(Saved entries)

-=-=-

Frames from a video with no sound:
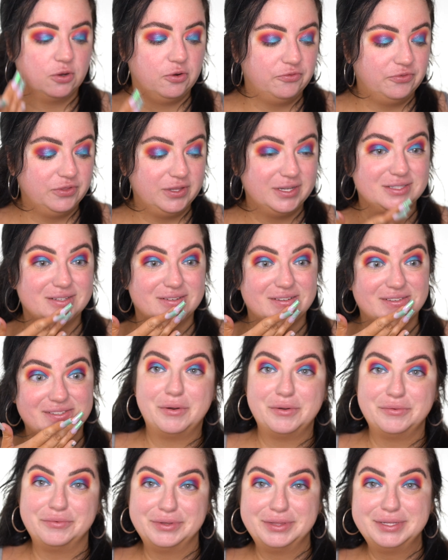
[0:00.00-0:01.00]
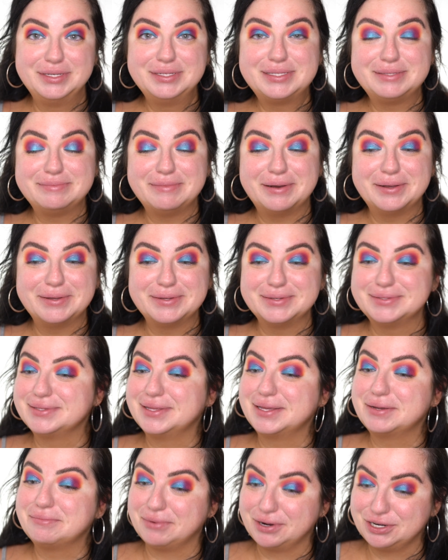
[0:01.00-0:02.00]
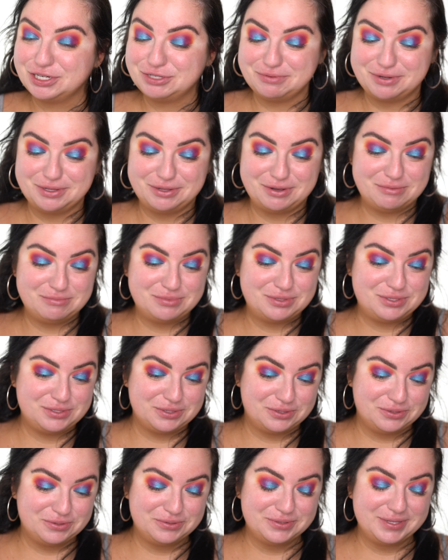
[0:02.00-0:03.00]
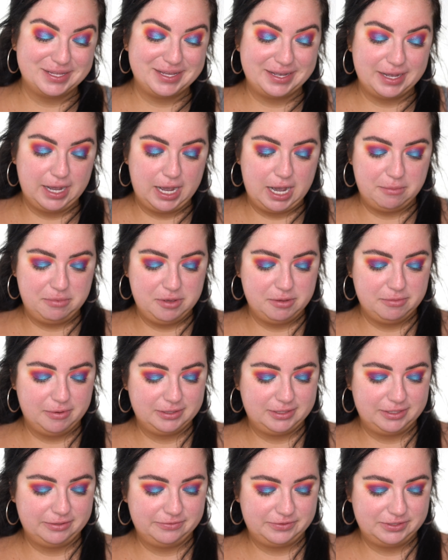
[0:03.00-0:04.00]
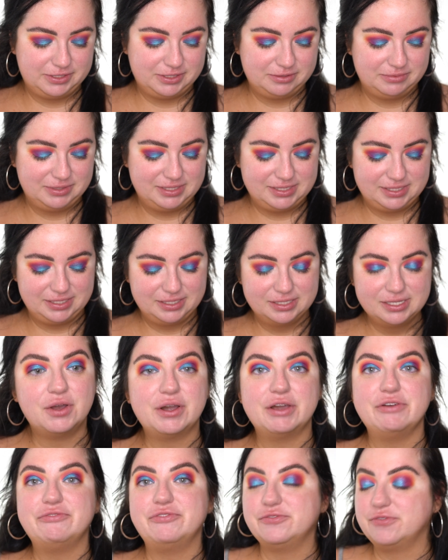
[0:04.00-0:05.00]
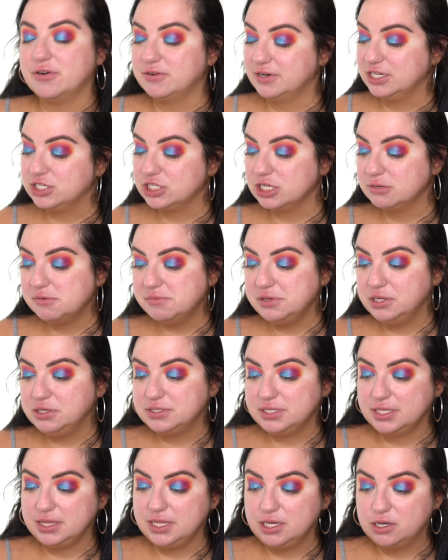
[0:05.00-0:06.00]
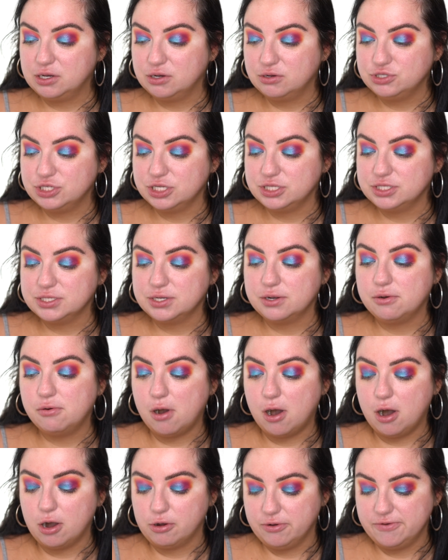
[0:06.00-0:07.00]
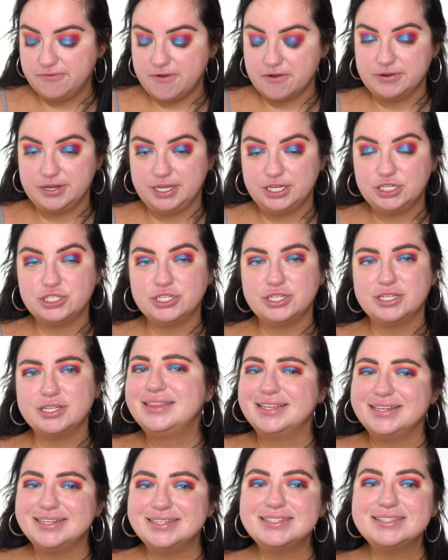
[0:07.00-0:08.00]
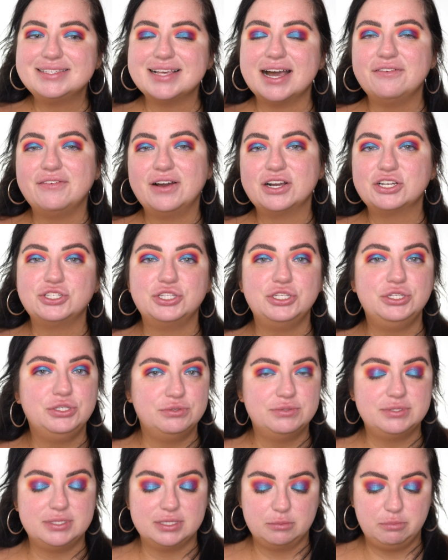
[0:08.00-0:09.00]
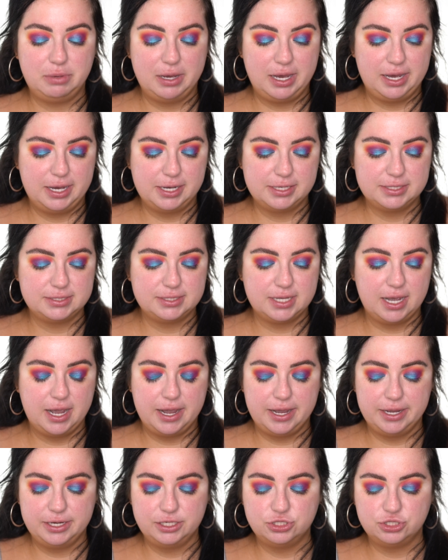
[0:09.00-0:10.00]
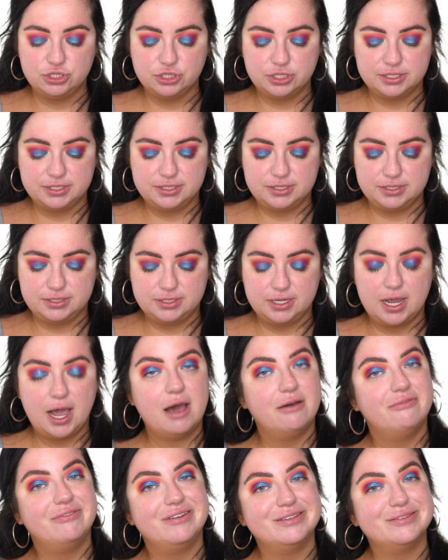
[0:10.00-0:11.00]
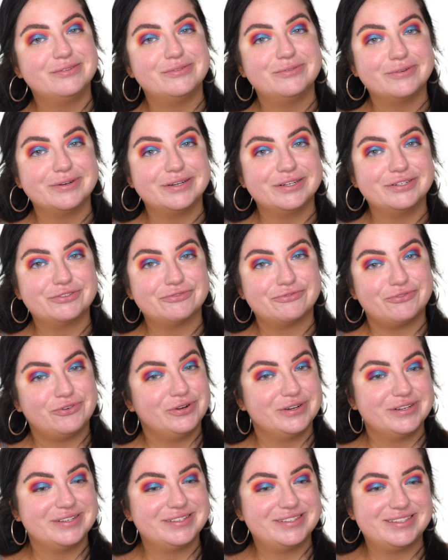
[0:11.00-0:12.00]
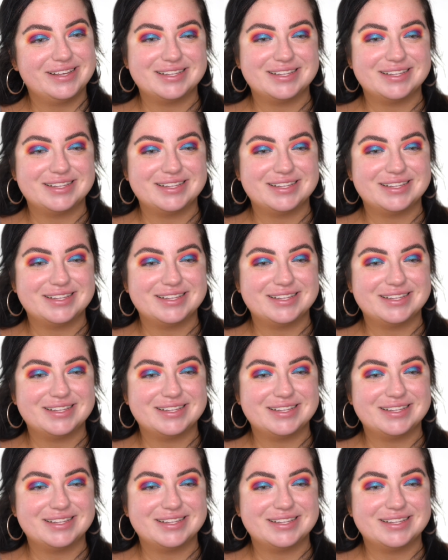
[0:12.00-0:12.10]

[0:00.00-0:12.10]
Hopefully it does. It really smells like marshmallow. I'm so like happy about that for some reason. Okay, for foundation, I'm gonna be using the Kojendo Aqua Foundation. This I've actually used in the past. I just have it in storage, of course.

-=-=-

- _INSTRUCTIONS FOR THE TASK_: Begin at the line containing "[0:06.00-0:07.00]" and stop at the final line of the data. Retype those lines exactly, without the pictures.

- _TASK RESULT_:
[0:06.00-0:07.00]
[0:07.00-0:08.00]
[0:08.00-0:09.00]
[0:09.00-0:10.00]
[0:10.00-0:11.00]
[0:11.00-0:12.00]
[0:12.00-0:12.10]

[0:00.00-0:12.10]
Hopefully it does. It really smells like marshmallow. I'm so like happy about that for some reason. Okay, for foundation, I'm gonna be using the Kojendo Aqua Foundation. This I've actually used in the past. I just have it in storage, of course.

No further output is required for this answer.